Top of Provided data

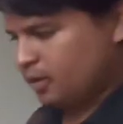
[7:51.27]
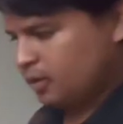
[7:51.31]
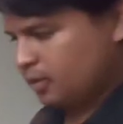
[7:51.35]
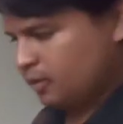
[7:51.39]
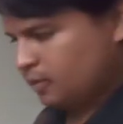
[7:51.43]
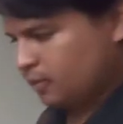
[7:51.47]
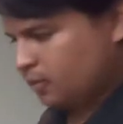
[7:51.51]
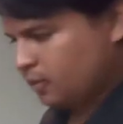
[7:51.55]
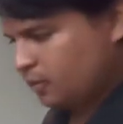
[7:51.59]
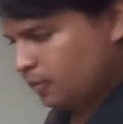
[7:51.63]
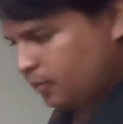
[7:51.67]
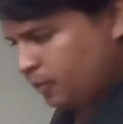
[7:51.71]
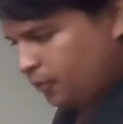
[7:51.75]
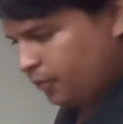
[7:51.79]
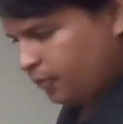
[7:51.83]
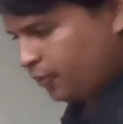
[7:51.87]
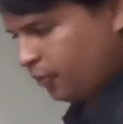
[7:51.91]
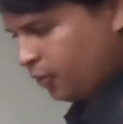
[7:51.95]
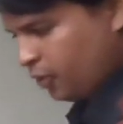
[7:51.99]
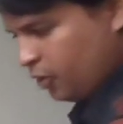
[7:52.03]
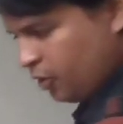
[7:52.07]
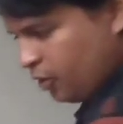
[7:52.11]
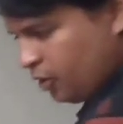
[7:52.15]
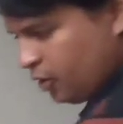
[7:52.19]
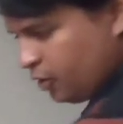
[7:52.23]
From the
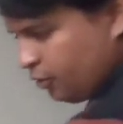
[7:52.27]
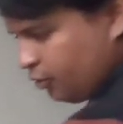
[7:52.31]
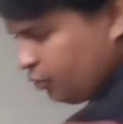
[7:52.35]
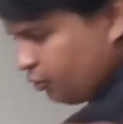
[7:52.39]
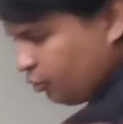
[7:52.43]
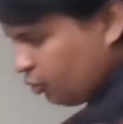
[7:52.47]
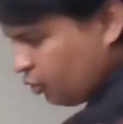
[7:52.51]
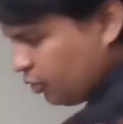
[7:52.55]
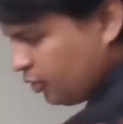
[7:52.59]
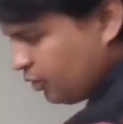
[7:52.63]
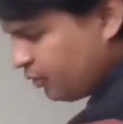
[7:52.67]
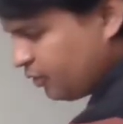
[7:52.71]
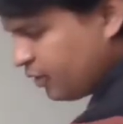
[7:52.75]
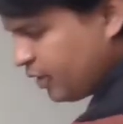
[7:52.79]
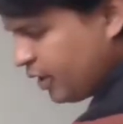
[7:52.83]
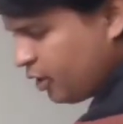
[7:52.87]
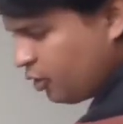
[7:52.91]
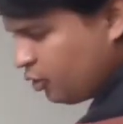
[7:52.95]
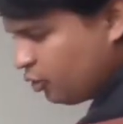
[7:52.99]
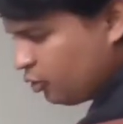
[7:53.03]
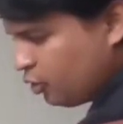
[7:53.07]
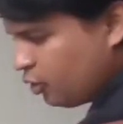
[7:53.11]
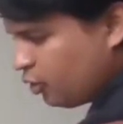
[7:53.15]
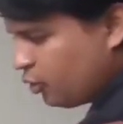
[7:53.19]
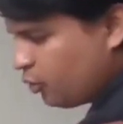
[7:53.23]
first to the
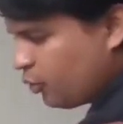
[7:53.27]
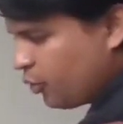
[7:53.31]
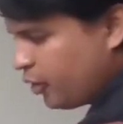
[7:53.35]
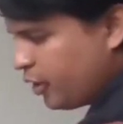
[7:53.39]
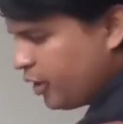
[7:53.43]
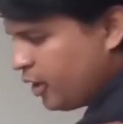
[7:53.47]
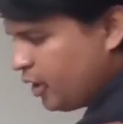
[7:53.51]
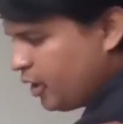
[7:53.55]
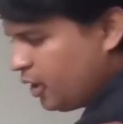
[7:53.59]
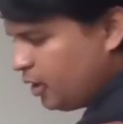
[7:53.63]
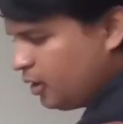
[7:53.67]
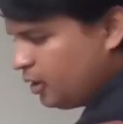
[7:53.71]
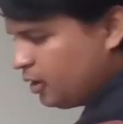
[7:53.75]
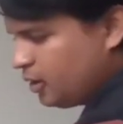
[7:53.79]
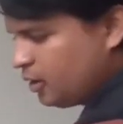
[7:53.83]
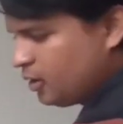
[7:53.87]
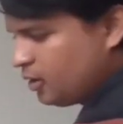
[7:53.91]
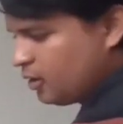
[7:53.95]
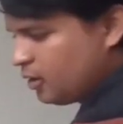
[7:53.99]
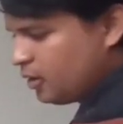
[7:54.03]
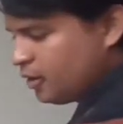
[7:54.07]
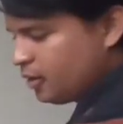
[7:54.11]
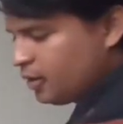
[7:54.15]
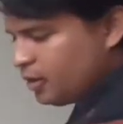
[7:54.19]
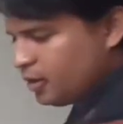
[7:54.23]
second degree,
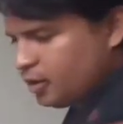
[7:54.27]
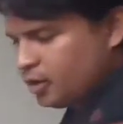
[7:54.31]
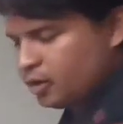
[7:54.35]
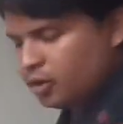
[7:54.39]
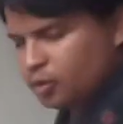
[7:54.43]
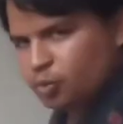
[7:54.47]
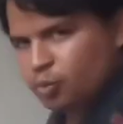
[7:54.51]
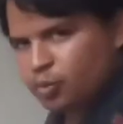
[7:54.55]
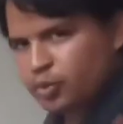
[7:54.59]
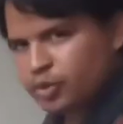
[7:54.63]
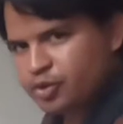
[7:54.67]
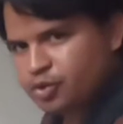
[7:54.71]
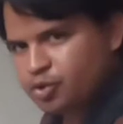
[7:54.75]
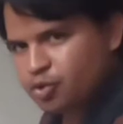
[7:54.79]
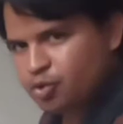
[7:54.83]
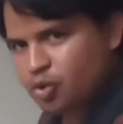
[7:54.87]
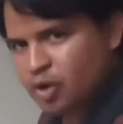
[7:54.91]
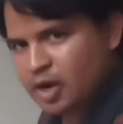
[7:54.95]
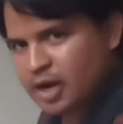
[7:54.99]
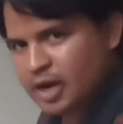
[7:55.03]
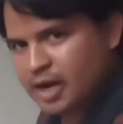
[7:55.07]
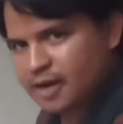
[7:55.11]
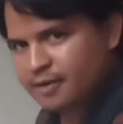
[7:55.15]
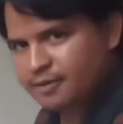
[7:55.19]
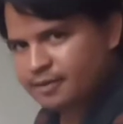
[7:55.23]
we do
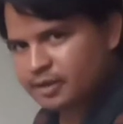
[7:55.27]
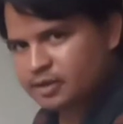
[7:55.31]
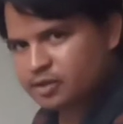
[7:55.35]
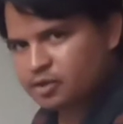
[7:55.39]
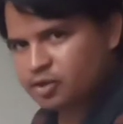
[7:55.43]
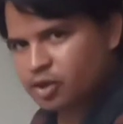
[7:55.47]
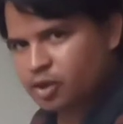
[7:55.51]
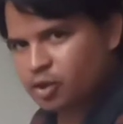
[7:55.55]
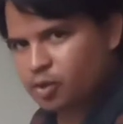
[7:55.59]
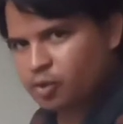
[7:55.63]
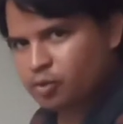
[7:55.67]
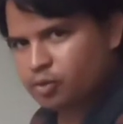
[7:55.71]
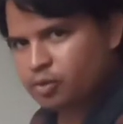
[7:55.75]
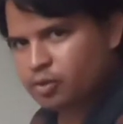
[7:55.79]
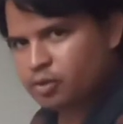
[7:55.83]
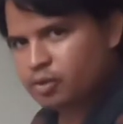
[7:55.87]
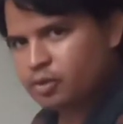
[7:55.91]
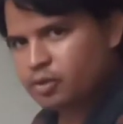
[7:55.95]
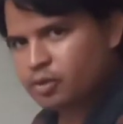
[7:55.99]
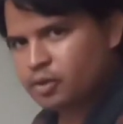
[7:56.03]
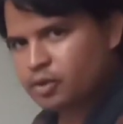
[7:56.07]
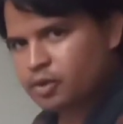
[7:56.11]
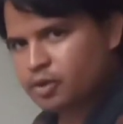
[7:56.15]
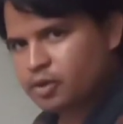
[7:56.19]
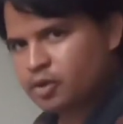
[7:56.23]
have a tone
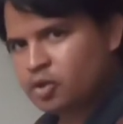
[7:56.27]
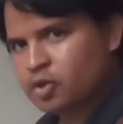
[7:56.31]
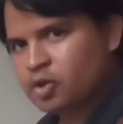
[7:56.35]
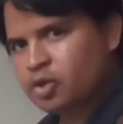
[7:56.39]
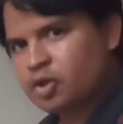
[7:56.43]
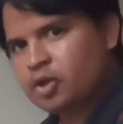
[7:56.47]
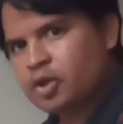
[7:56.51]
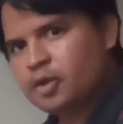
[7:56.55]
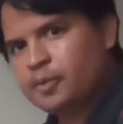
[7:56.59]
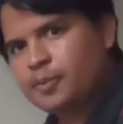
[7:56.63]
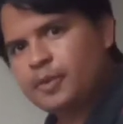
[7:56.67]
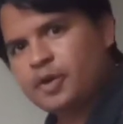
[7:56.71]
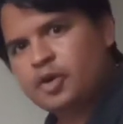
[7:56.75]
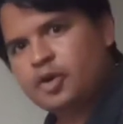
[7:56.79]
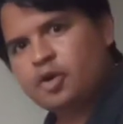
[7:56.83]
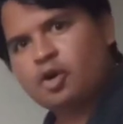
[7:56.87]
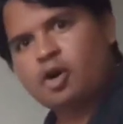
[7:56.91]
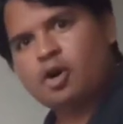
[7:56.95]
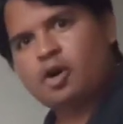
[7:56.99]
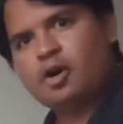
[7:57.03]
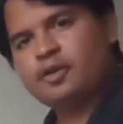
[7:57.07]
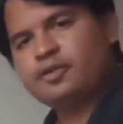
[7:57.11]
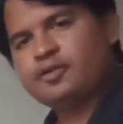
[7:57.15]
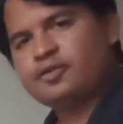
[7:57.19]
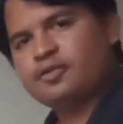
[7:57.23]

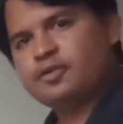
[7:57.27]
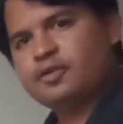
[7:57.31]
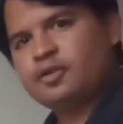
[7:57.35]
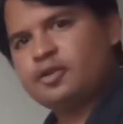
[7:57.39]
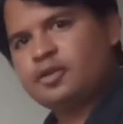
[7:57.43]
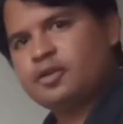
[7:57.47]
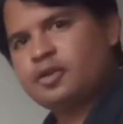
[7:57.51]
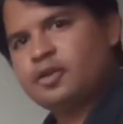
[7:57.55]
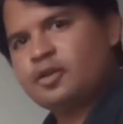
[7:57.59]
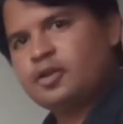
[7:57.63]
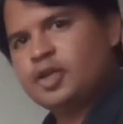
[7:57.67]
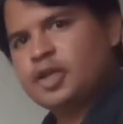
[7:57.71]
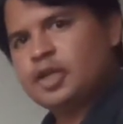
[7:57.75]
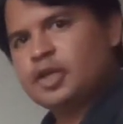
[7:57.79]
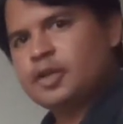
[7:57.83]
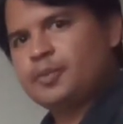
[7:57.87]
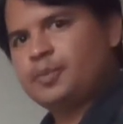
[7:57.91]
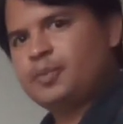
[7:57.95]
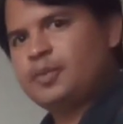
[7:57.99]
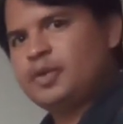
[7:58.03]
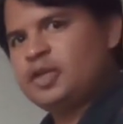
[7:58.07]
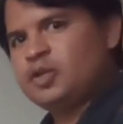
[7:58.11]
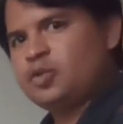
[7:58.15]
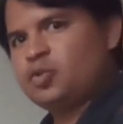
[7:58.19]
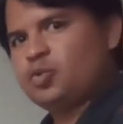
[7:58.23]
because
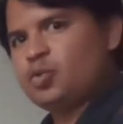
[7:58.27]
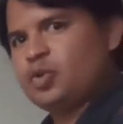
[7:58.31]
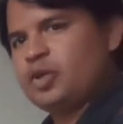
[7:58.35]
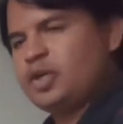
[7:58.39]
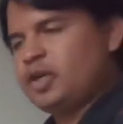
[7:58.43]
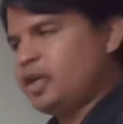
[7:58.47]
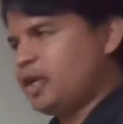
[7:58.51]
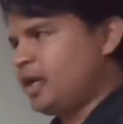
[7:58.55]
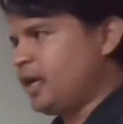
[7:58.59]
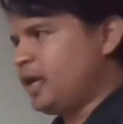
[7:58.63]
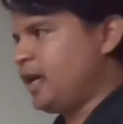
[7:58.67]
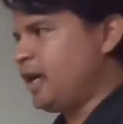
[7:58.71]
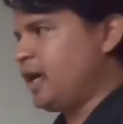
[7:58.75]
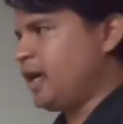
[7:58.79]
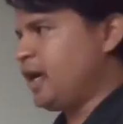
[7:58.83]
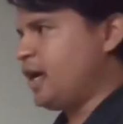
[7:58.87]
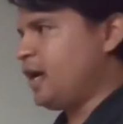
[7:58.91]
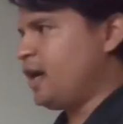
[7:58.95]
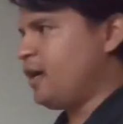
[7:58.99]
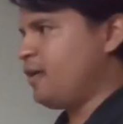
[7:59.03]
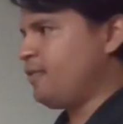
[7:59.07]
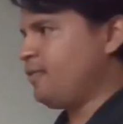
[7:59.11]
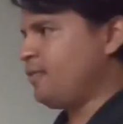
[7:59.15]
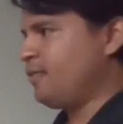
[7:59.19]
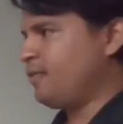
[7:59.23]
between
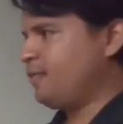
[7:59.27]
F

Bottom of Provided data

Give back all entries exactly. No pictures belong in the copy.

[7:51.27]
[7:51.31]
[7:51.35]
[7:51.39]
[7:51.43]
[7:51.47]
[7:51.51]
[7:51.55]
[7:51.59]
[7:51.63]
[7:51.67]
[7:51.71]
[7:51.75]
[7:51.79]
[7:51.83]
[7:51.87]
[7:51.91]
[7:51.95]
[7:51.99]
[7:52.03]
[7:52.07]
[7:52.11]
[7:52.15]
[7:52.19]
[7:52.23]
From the
[7:52.27]
[7:52.31]
[7:52.35]
[7:52.39]
[7:52.43]
[7:52.47]
[7:52.51]
[7:52.55]
[7:52.59]
[7:52.63]
[7:52.67]
[7:52.71]
[7:52.75]
[7:52.79]
[7:52.83]
[7:52.87]
[7:52.91]
[7:52.95]
[7:52.99]
[7:53.03]
[7:53.07]
[7:53.11]
[7:53.15]
[7:53.19]
[7:53.23]
first to the
[7:53.27]
[7:53.31]
[7:53.35]
[7:53.39]
[7:53.43]
[7:53.47]
[7:53.51]
[7:53.55]
[7:53.59]
[7:53.63]
[7:53.67]
[7:53.71]
[7:53.75]
[7:53.79]
[7:53.83]
[7:53.87]
[7:53.91]
[7:53.95]
[7:53.99]
[7:54.03]
[7:54.07]
[7:54.11]
[7:54.15]
[7:54.19]
[7:54.23]
second degree,
[7:54.27]
[7:54.31]
[7:54.35]
[7:54.39]
[7:54.43]
[7:54.47]
[7:54.51]
[7:54.55]
[7:54.59]
[7:54.63]
[7:54.67]
[7:54.71]
[7:54.75]
[7:54.79]
[7:54.83]
[7:54.87]
[7:54.91]
[7:54.95]
[7:54.99]
[7:55.03]
[7:55.07]
[7:55.11]
[7:55.15]
[7:55.19]
[7:55.23]
we do
[7:55.27]
[7:55.31]
[7:55.35]
[7:55.39]
[7:55.43]
[7:55.47]
[7:55.51]
[7:55.55]
[7:55.59]
[7:55.63]
[7:55.67]
[7:55.71]
[7:55.75]
[7:55.79]
[7:55.83]
[7:55.87]
[7:55.91]
[7:55.95]
[7:55.99]
[7:56.03]
[7:56.07]
[7:56.11]
[7:56.15]
[7:56.19]
[7:56.23]
have a tone
[7:56.27]
[7:56.31]
[7:56.35]
[7:56.39]
[7:56.43]
[7:56.47]
[7:56.51]
[7:56.55]
[7:56.59]
[7:56.63]
[7:56.67]
[7:56.71]
[7:56.75]
[7:56.79]
[7:56.83]
[7:56.87]
[7:56.91]
[7:56.95]
[7:56.99]
[7:57.03]
[7:57.07]
[7:57.11]
[7:57.15]
[7:57.19]
[7:57.23]

[7:57.27]
[7:57.31]
[7:57.35]
[7:57.39]
[7:57.43]
[7:57.47]
[7:57.51]
[7:57.55]
[7:57.59]
[7:57.63]
[7:57.67]
[7:57.71]
[7:57.75]
[7:57.79]
[7:57.83]
[7:57.87]
[7:57.91]
[7:57.95]
[7:57.99]
[7:58.03]
[7:58.07]
[7:58.11]
[7:58.15]
[7:58.19]
[7:58.23]
because
[7:58.27]
[7:58.31]
[7:58.35]
[7:58.39]
[7:58.43]
[7:58.47]
[7:58.51]
[7:58.55]
[7:58.59]
[7:58.63]
[7:58.67]
[7:58.71]
[7:58.75]
[7:58.79]
[7:58.83]
[7:58.87]
[7:58.91]
[7:58.95]
[7:58.99]
[7:59.03]
[7:59.07]
[7:59.11]
[7:59.15]
[7:59.19]
[7:59.23]
between
[7:59.27]
F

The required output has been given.